START Data

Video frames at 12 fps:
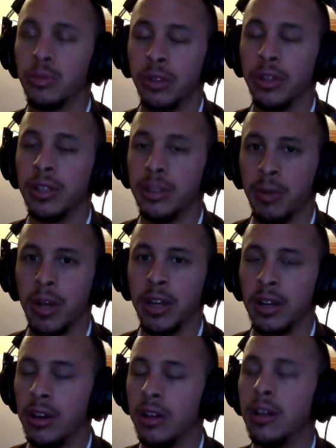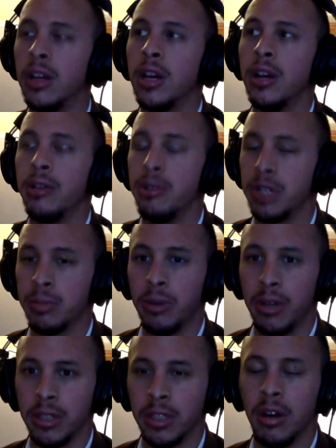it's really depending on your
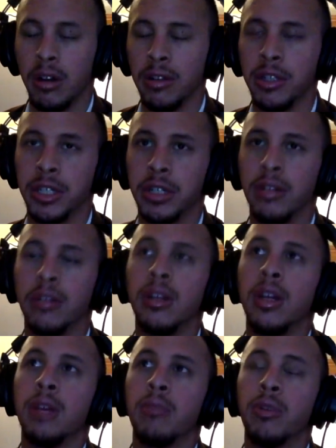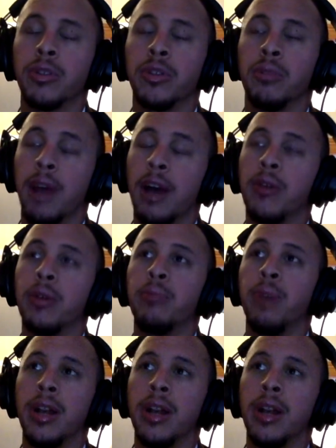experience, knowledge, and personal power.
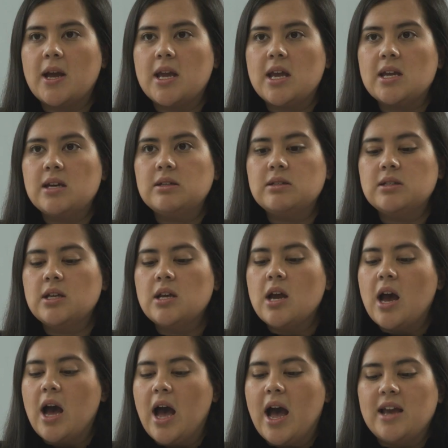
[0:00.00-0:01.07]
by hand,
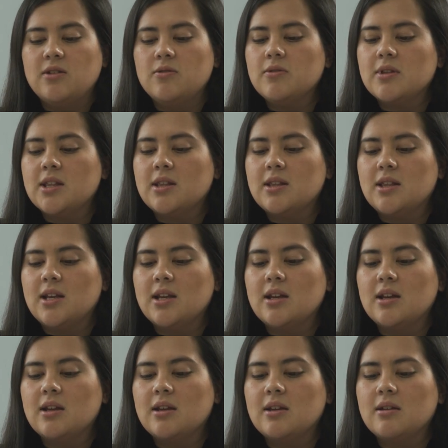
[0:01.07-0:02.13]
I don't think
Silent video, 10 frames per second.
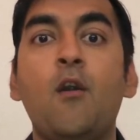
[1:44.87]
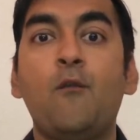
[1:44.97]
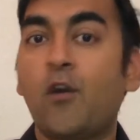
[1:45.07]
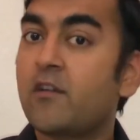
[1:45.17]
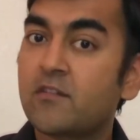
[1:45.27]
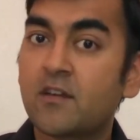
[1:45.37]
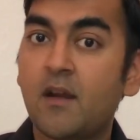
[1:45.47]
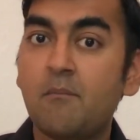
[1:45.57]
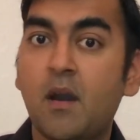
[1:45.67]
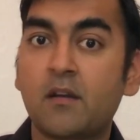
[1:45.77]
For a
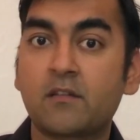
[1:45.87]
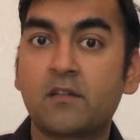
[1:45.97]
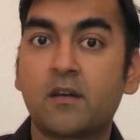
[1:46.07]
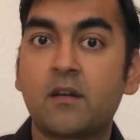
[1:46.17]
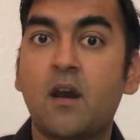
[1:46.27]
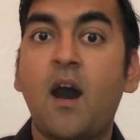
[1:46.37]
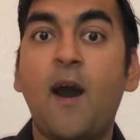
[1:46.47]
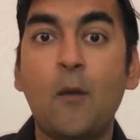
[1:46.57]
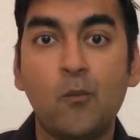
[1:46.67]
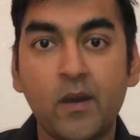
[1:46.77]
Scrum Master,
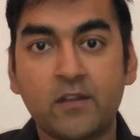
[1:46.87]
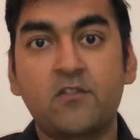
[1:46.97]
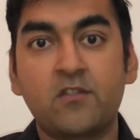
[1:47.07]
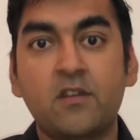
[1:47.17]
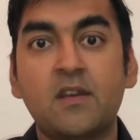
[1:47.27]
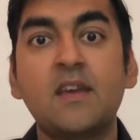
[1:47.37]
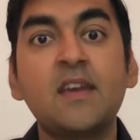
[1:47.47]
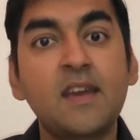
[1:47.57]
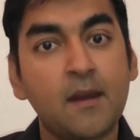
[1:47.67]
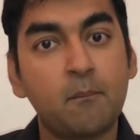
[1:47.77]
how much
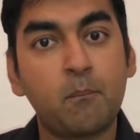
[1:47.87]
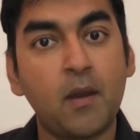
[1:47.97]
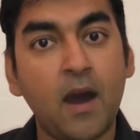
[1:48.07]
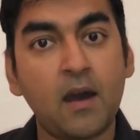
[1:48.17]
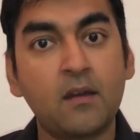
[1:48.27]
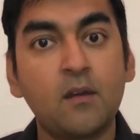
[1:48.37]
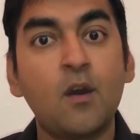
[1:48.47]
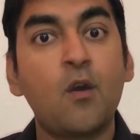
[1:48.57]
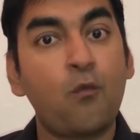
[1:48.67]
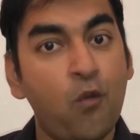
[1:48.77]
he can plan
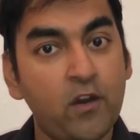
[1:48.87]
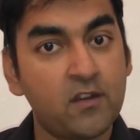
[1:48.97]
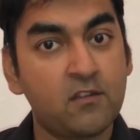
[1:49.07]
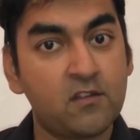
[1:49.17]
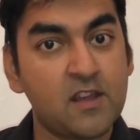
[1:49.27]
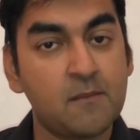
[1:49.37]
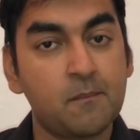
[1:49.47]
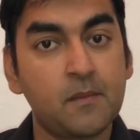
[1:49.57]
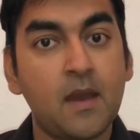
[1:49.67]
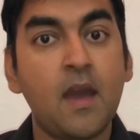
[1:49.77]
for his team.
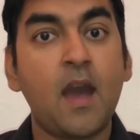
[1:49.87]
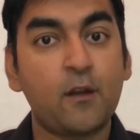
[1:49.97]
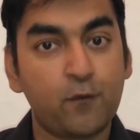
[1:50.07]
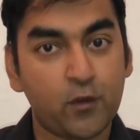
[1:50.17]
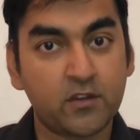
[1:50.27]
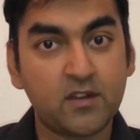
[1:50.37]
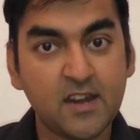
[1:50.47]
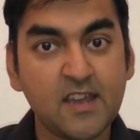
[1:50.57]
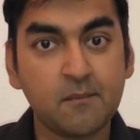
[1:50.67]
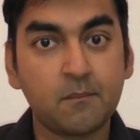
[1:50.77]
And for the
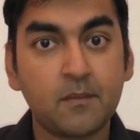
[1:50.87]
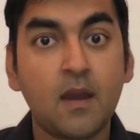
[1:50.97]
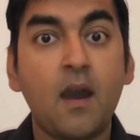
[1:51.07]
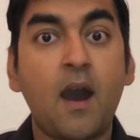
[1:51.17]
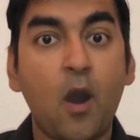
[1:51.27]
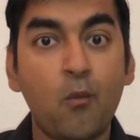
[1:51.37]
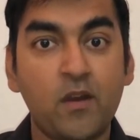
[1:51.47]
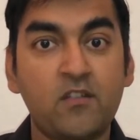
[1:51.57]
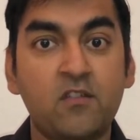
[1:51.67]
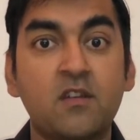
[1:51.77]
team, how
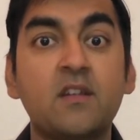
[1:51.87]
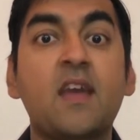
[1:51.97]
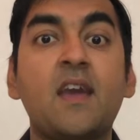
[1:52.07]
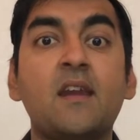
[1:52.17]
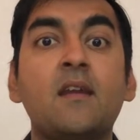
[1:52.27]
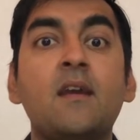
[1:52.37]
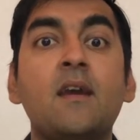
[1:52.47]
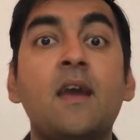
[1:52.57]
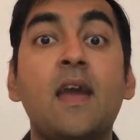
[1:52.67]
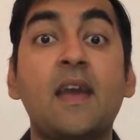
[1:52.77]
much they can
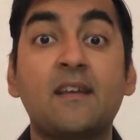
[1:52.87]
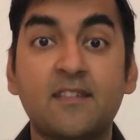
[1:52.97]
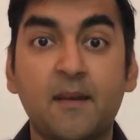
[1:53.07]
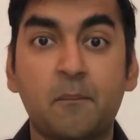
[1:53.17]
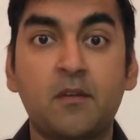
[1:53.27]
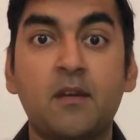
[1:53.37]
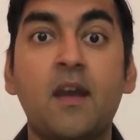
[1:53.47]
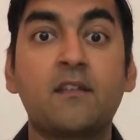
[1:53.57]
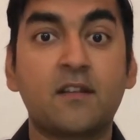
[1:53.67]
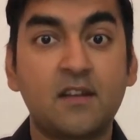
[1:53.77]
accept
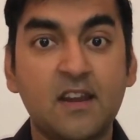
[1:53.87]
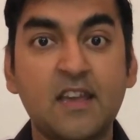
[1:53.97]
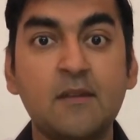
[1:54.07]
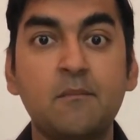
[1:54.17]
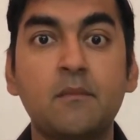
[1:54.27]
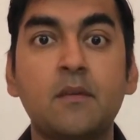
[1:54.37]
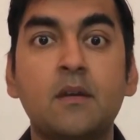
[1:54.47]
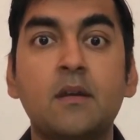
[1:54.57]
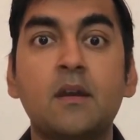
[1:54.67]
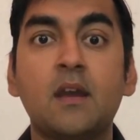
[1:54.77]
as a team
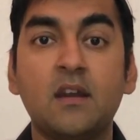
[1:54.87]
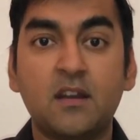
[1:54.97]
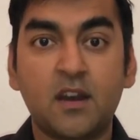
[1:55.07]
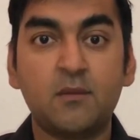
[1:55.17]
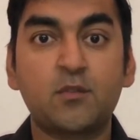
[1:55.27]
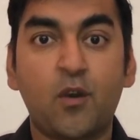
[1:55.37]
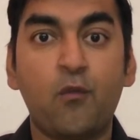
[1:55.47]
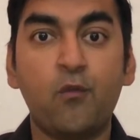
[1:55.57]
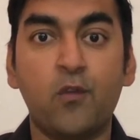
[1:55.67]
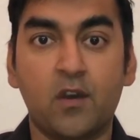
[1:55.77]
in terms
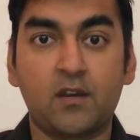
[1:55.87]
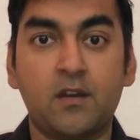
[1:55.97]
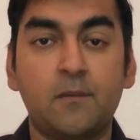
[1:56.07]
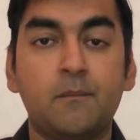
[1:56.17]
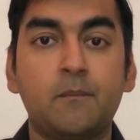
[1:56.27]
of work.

END Data

## Problem to work on
Print the listing verbatim, images excluded.

## Solution
Video frames at 12 fps:
it's really depending on your
experience, knowledge, and personal power.
[0:00.00-0:01.07]
by hand,
[0:01.07-0:02.13]
I don't think
Silent video, 10 frames per second.
[1:44.87]
[1:44.97]
[1:45.07]
[1:45.17]
[1:45.27]
[1:45.37]
[1:45.47]
[1:45.57]
[1:45.67]
[1:45.77]
For a
[1:45.87]
[1:45.97]
[1:46.07]
[1:46.17]
[1:46.27]
[1:46.37]
[1:46.47]
[1:46.57]
[1:46.67]
[1:46.77]
Scrum Master,
[1:46.87]
[1:46.97]
[1:47.07]
[1:47.17]
[1:47.27]
[1:47.37]
[1:47.47]
[1:47.57]
[1:47.67]
[1:47.77]
how much
[1:47.87]
[1:47.97]
[1:48.07]
[1:48.17]
[1:48.27]
[1:48.37]
[1:48.47]
[1:48.57]
[1:48.67]
[1:48.77]
he can plan
[1:48.87]
[1:48.97]
[1:49.07]
[1:49.17]
[1:49.27]
[1:49.37]
[1:49.47]
[1:49.57]
[1:49.67]
[1:49.77]
for his team.
[1:49.87]
[1:49.97]
[1:50.07]
[1:50.17]
[1:50.27]
[1:50.37]
[1:50.47]
[1:50.57]
[1:50.67]
[1:50.77]
And for the
[1:50.87]
[1:50.97]
[1:51.07]
[1:51.17]
[1:51.27]
[1:51.37]
[1:51.47]
[1:51.57]
[1:51.67]
[1:51.77]
team, how
[1:51.87]
[1:51.97]
[1:52.07]
[1:52.17]
[1:52.27]
[1:52.37]
[1:52.47]
[1:52.57]
[1:52.67]
[1:52.77]
much they can
[1:52.87]
[1:52.97]
[1:53.07]
[1:53.17]
[1:53.27]
[1:53.37]
[1:53.47]
[1:53.57]
[1:53.67]
[1:53.77]
accept
[1:53.87]
[1:53.97]
[1:54.07]
[1:54.17]
[1:54.27]
[1:54.37]
[1:54.47]
[1:54.57]
[1:54.67]
[1:54.77]
as a team
[1:54.87]
[1:54.97]
[1:55.07]
[1:55.17]
[1:55.27]
[1:55.37]
[1:55.47]
[1:55.57]
[1:55.67]
[1:55.77]
in terms
[1:55.87]
[1:55.97]
[1:56.07]
[1:56.17]
[1:56.27]
of work.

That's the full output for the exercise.